Fig 3. Elbow Method – the approach used to identify the optimal number of Customer Clusters.
Result: The K-Means clustering produced well-defined groups, with a Silhouette Score of 0.6114, indicating a good separation between clusters.
Hierarchical Clustering
Purpose: Hierarchical Clustering is used to build a hierarchy of clusters, allowing for a flexible choice in the number of clusters by cutting the dendrogram at different levels.
Method Applied: Ward’s linkage method was employed to minimize the variance within clusters.
A dendrogram was created to visually assess the appropriate number of clusters, leading to a 4-cluster solution.
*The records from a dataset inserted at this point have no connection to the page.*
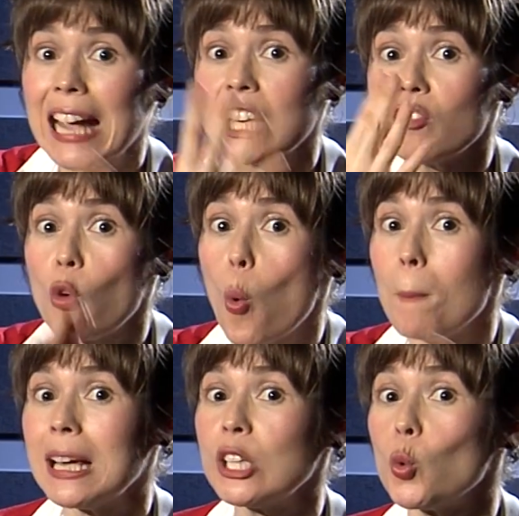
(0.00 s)
so when
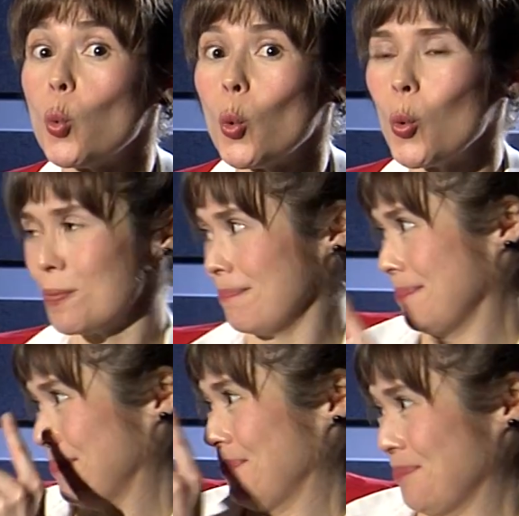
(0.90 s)
you see that sign
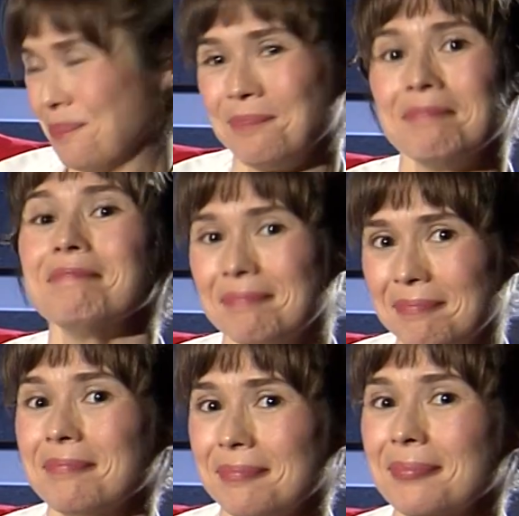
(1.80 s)
name used,
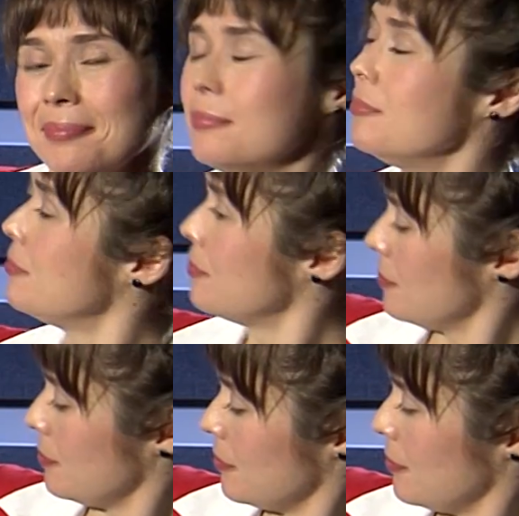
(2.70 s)
you'll know it's him we're
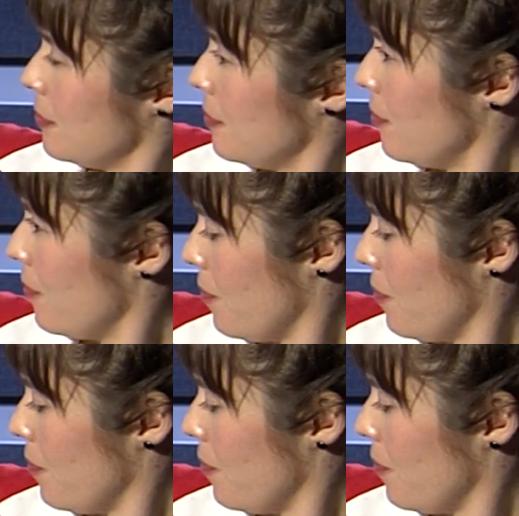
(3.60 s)
talking about.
Result Obtained: The resulting clusters were similar to those from K-Means, with a Silhouette Score of 0.5893.
This method provided a clear visual representation of the customer hierarchy.
Fig 4. Dendrogram for Hierarchical Clustering showcasing the hierarchical relationships between customers
DBSCAN Clustering
Purpose: DBSCAN (Density-Based Spatial Clustering of Applications with Noise) identifies clusters of varying shapes and sizes while also recognizing outliers as noise, which is particularly useful for identifying anomalous customer behaviors.
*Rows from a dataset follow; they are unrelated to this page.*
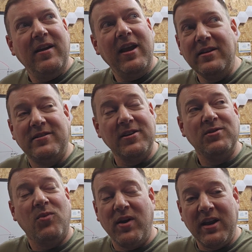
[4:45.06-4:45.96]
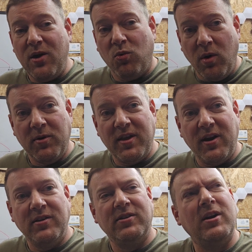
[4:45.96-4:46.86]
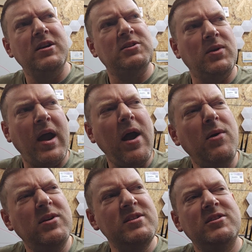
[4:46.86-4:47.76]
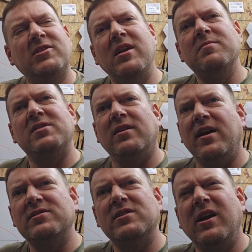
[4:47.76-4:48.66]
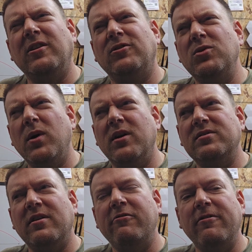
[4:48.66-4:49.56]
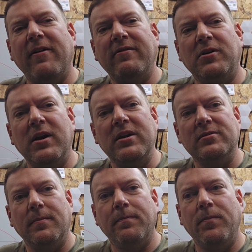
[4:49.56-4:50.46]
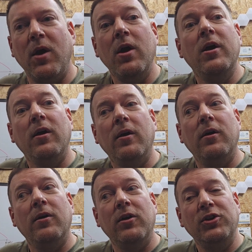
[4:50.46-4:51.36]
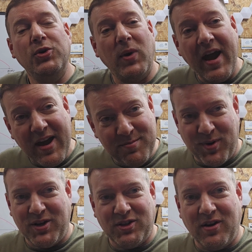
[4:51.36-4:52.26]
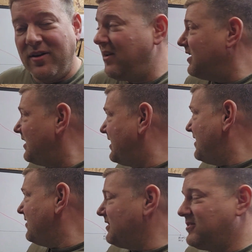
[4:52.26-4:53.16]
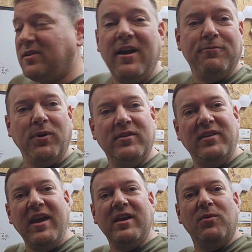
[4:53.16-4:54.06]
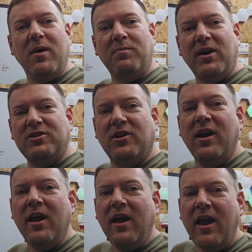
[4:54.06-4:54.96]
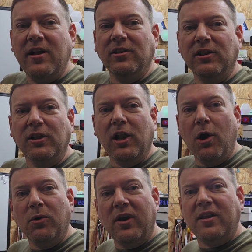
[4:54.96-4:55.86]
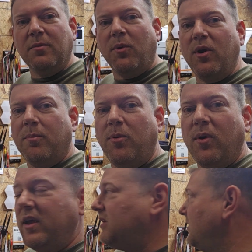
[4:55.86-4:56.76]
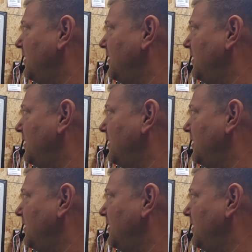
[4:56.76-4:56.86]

It doesn't want to get warmer than 100 degrees. So now how does a steam sterilizer get to 275 degrees? You add pressure. Here in this graph, we're taking away pressure and lowering the boil point.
Method Applied: DBSCAN was applied with an epsilon of 0.5 and a minimum sample size of 5.
The algorithm clusters customers based on density, with points in dense regions forming clusters, while sparse regions are considered noise.
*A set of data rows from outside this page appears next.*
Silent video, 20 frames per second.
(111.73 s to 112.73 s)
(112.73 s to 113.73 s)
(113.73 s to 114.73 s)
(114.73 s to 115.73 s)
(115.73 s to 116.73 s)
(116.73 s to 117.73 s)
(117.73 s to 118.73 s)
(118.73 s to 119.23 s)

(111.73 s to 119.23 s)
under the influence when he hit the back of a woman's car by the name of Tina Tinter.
Result Obtained: DBSCAN achieved a Silhouette Score of 0.6561, effectively identifying core clusters and outliers.
It proved to be useful in distinguishing customers with unusual purchasing patterns.
Fig 5. DBSCAN Clusters depicting the identified clusters and noise points
Gaussian Mixture Model
Purpose: GMM is used to model the data as a mixture of multiple Gaussian distributions, offering a probabilistic approach to cluster assignment, which allows for soft clustering.
Method Applied: The algorithm was applied with 4 components, representing the number of clusters.
GMM estimates the probability that each customer belongs to a particular cluster, providing a flexible clustering solution.
Result Obtained: The GMM produced a Silhouette Score of 0.1213, which was lower than the other methods, indicating some overlap between clusters.
However, it offered valuable insights into the probabilistic nature of customer behavior.
Fig 6. GMM Clusters depicting the overlap between clusters based on Probability
Decision Tree Classifier
Purpose: Decision Trees are used in RFM analysis to create interpretable rules for customer segmentation.
By analyzing the RFM data, Decision Trees identify key thresholds for Recency, Frequency, and Monetary values that can be used to classify customers into different segments.
Method: A Decision Tree classifier was trained on the RFM data, with the customer clusters (from K-Means) as the target variable.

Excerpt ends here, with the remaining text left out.